In SADC’s defence, it took Mozambique two and a half years to ask the bloc for help

SADC’s intervention is urgently needed as Mozambique’s overstretched security forces battle attacks on all fronts. Apart from the new insurgency, the age-old military confrontation with RENAMO has reignited. From a regional perspective, the Southern African bloc should have stopped the violent extremists in their tracks years ago, before they gained a foothold in the region.

In its defence, for SADC to intervene, Mozambique needed to formally ask for help. It took the government two and a half years to make such a representation to the bloc.

This is telling in what it reveals about Southern African states’ confidence in their neighbours and SADC. The Mozambican government sought the services of private security companies – first from Russia and then from Zimbabwe and South Africa – to contain the insurgency. The government has reached out to other member states in their individual capacities rather than the collective.

The communiqué from the summit was – true to the nature of official SADC announcements – an expression of solidarity. This could be a tactical move to deceive the insurgents by not pre-empting the bloc’s next move. However, it fails to engender confidence that SADC is treating the matter with gravity and urgency.

Mnangagwa wouldn’t comment outside the statement. The regional bloc doesn’t appear to be launching any clear joint initiative to respond to the crisis. Should it then be left to individual member states to respond?

SADC doesn’t seem to have a clear plan on how to protect Mozambique’s residents from insurgents

It has been suggested that Zimbabwe already has boots on the ground in Mozambique – which Zimbabwe’s foreign affairs ministry denies. Before the SADC summit, Zimbabwe’s president met with his Mozambican counterpart on 30 April for bilateral talks, and the insurgency crisis was discussed.

This wouldn’t be the first time Zimbabwe has acted unilaterally to support its eastern neighbour. During Mozambique’s 15-year civil war, Zimbabwe intervened militarily to support the Mozambique Liberation Front (FRELIMO) government against RENAMO out of economic and political interests. The dynamics of the current conflict are different, and Zimbabwe is economically limping. The probability of Zimbabwe going it alone this time around is slim.

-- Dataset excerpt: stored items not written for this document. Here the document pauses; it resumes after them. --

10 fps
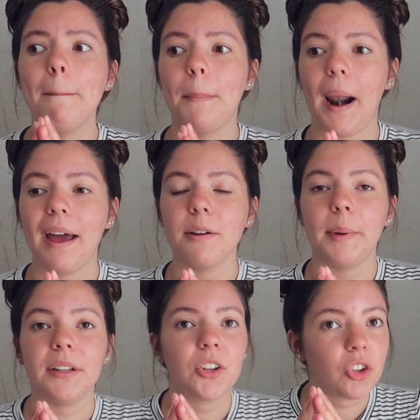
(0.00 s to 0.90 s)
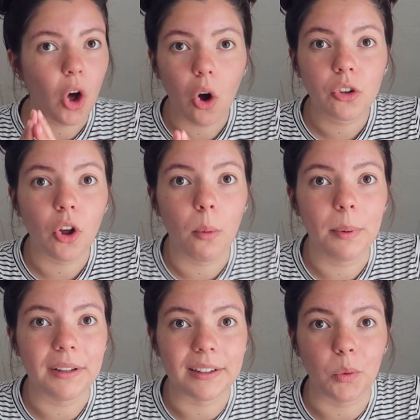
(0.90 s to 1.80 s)
but I have been so
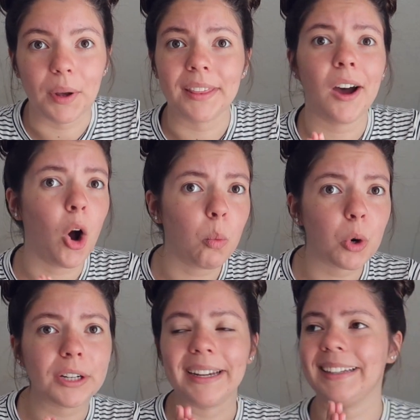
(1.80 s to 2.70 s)
busy with homework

Meanwhile Mozambicans continue to live in fear. The insurgents seem to be gaining momentum, disrupting everyday life and delivery of humanitarian aid to people in need.

SADC has a responsibility to protect civilians and ensure regional stability. The bloc cannot afford to have the conflict drag on. The sooner it responds with a holistic approach, in line with its own counter-terrorism strategy and backed by political will, the less likely it is that terrorism will destabilise the region.